Records for the exercise →
------
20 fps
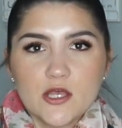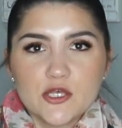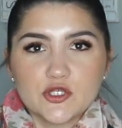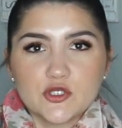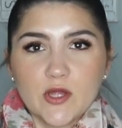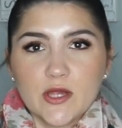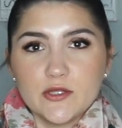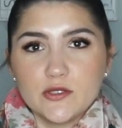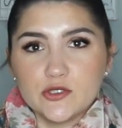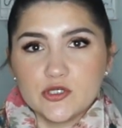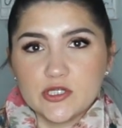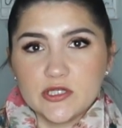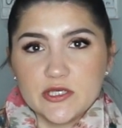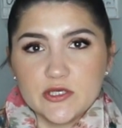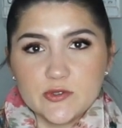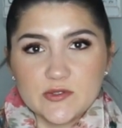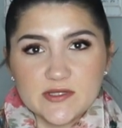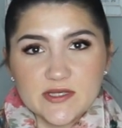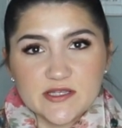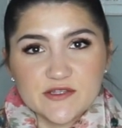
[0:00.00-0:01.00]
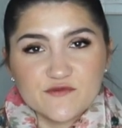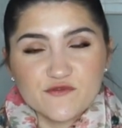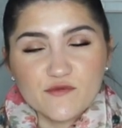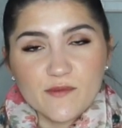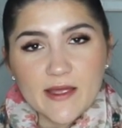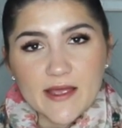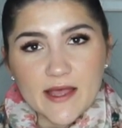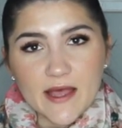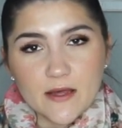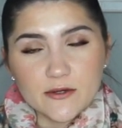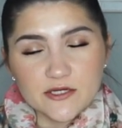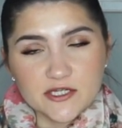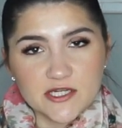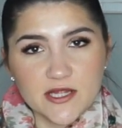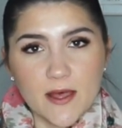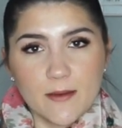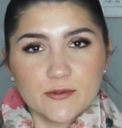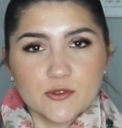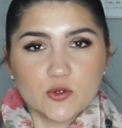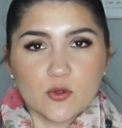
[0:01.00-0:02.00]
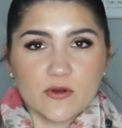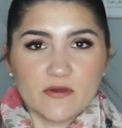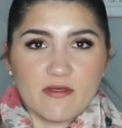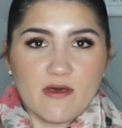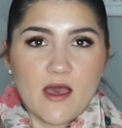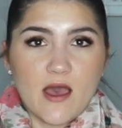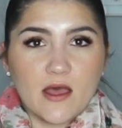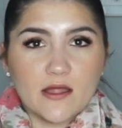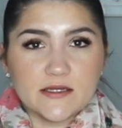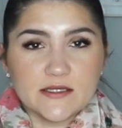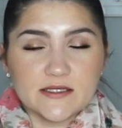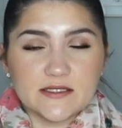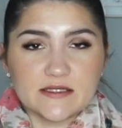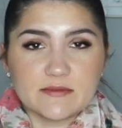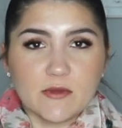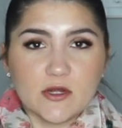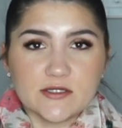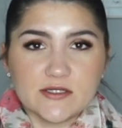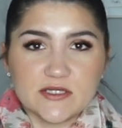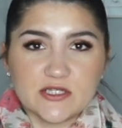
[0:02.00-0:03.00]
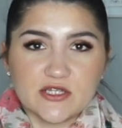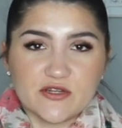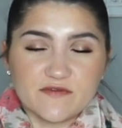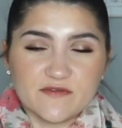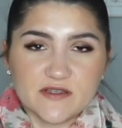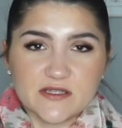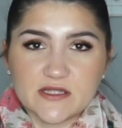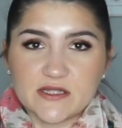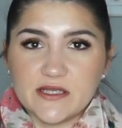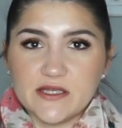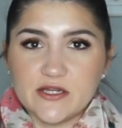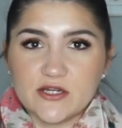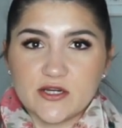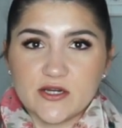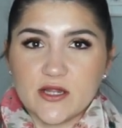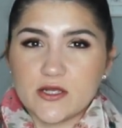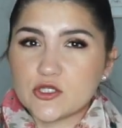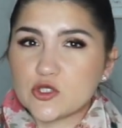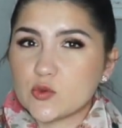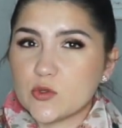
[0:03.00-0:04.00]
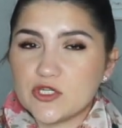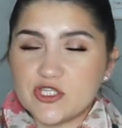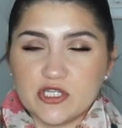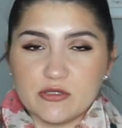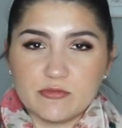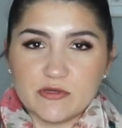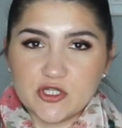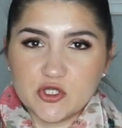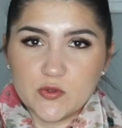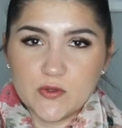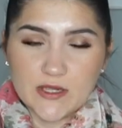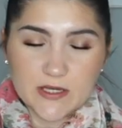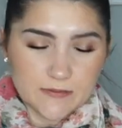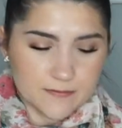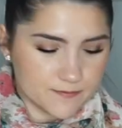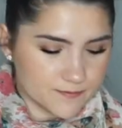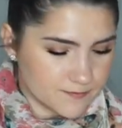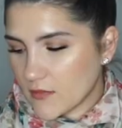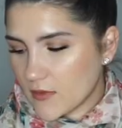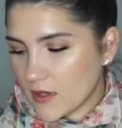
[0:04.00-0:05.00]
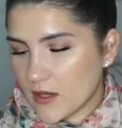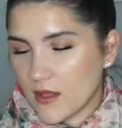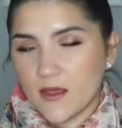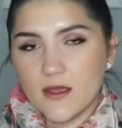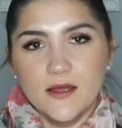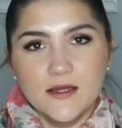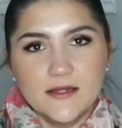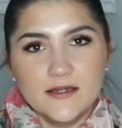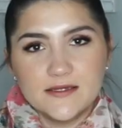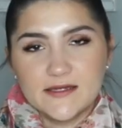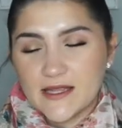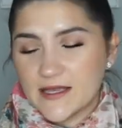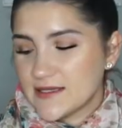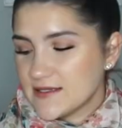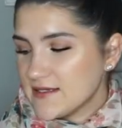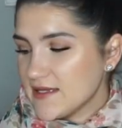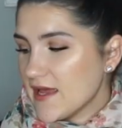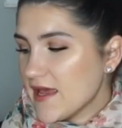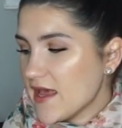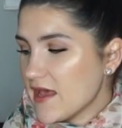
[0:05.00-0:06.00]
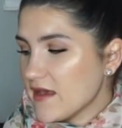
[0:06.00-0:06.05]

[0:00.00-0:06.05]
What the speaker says: So I'll usually use this for my countertops or the Honest Multi-Surface Cleaner, and I'll switch in between. Next, I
------
Prompt → Your task is to repeat exactly the lines from the one containing "[0:05.00-0:06.00]" through the end of the material, both included, and only those, without pictures.

Written answer →
[0:05.00-0:06.00]
[0:06.00-0:06.05]

[0:00.00-0:06.05]
What the speaker says: So I'll usually use this for my countertops or the Honest Multi-Surface Cleaner, and I'll switch in between. Next, I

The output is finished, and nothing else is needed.